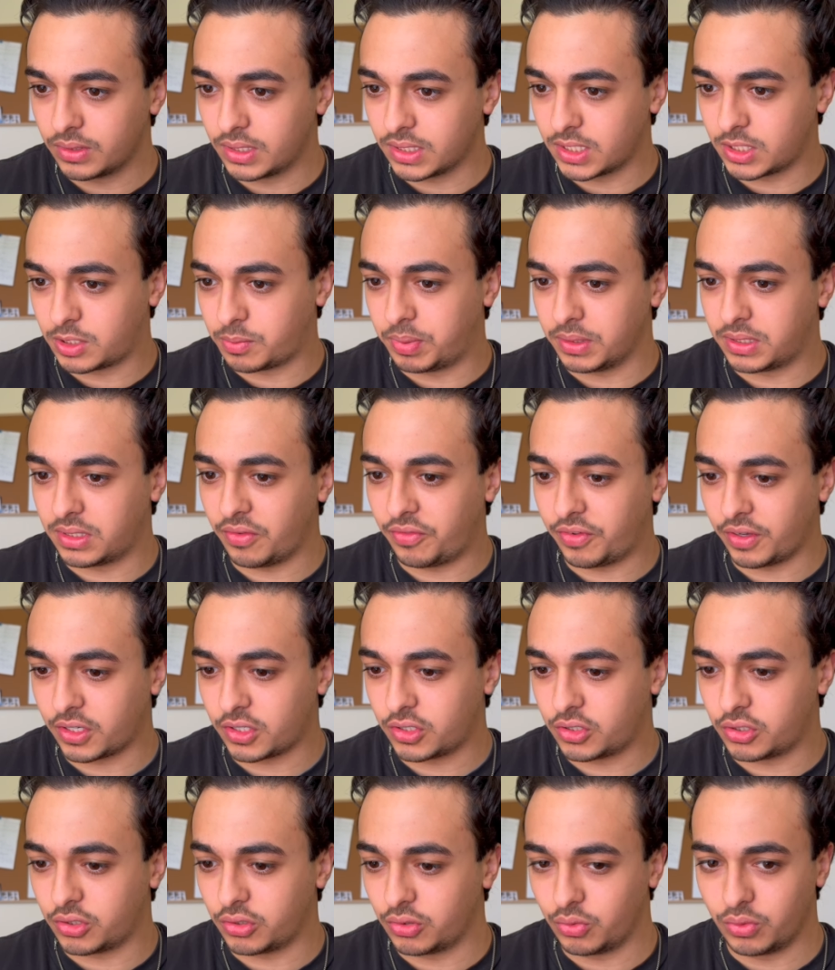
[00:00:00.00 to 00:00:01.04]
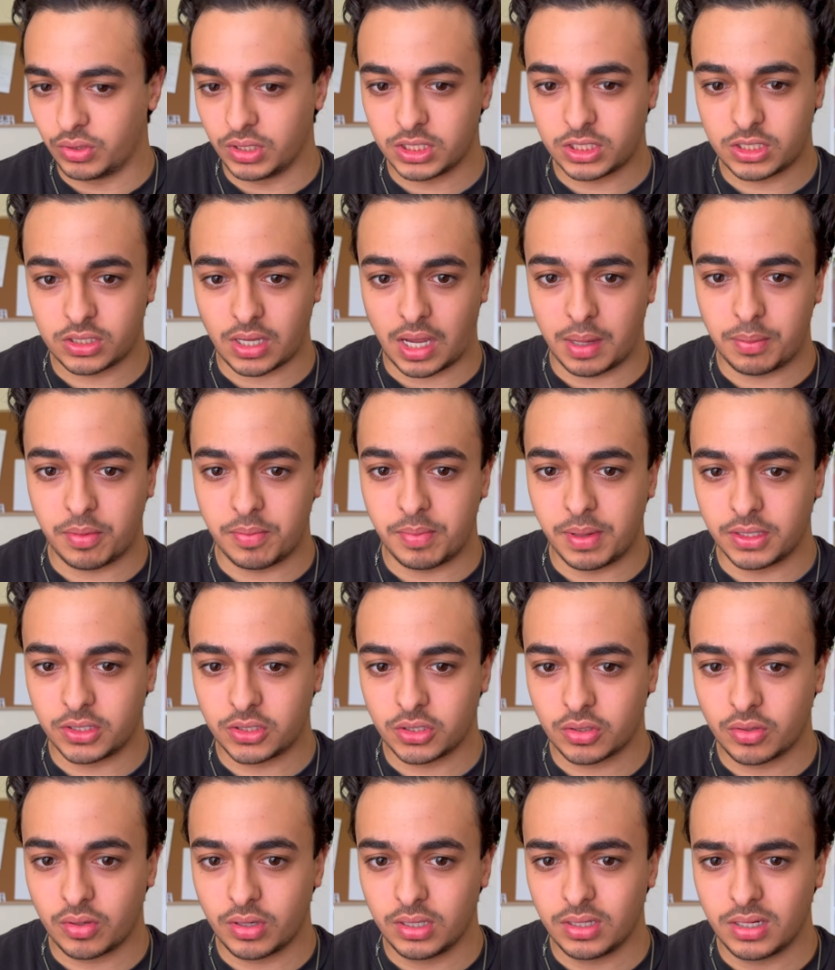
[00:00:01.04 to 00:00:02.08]
This is specific to this type of bento
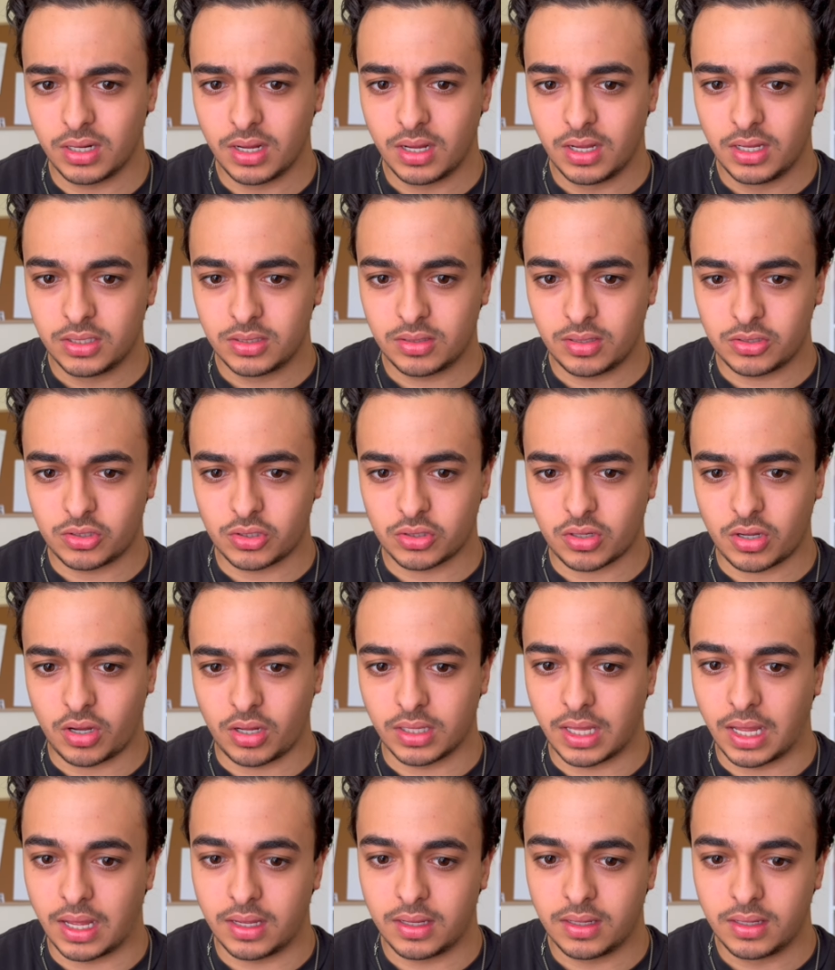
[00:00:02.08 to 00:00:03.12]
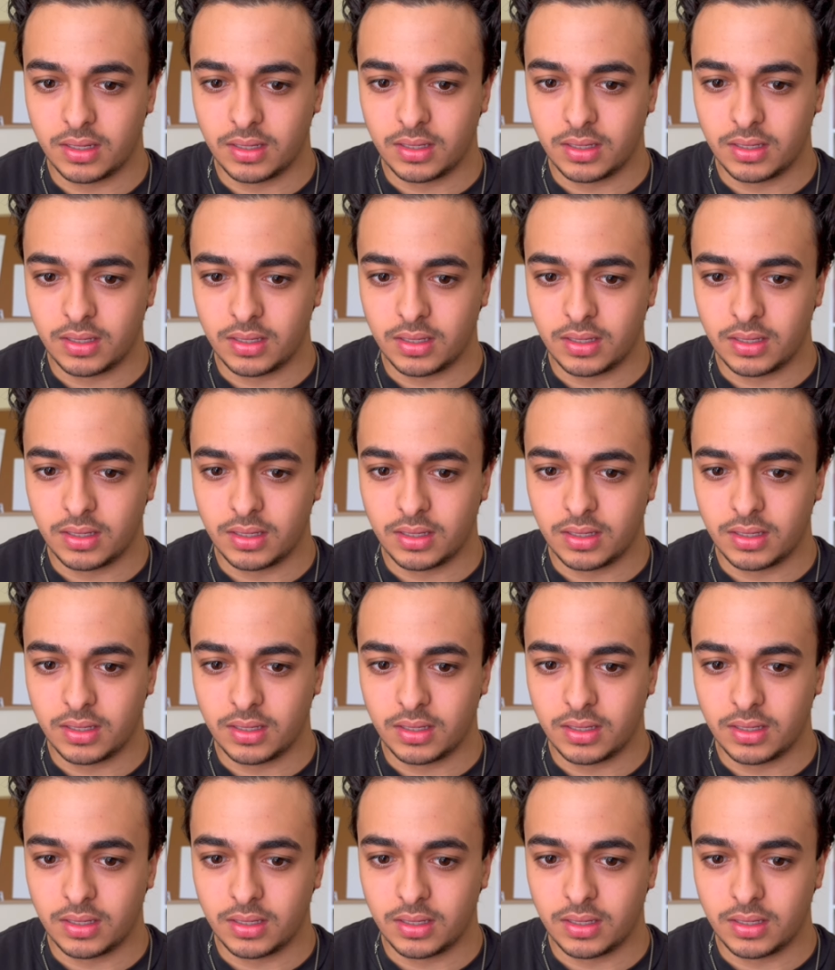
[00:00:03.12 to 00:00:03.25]
grid. So let's just call that.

**********

■ About this task
Without the pictures, return all the records precisely as they stand.

■ Answer section
[00:00:00.00 to 00:00:01.04]
[00:00:01.04 to 00:00:02.08]
This is specific to this type of bento
[00:00:02.08 to 00:00:03.12]
[00:00:03.12 to 00:00:03.25]
grid. So let's just call that.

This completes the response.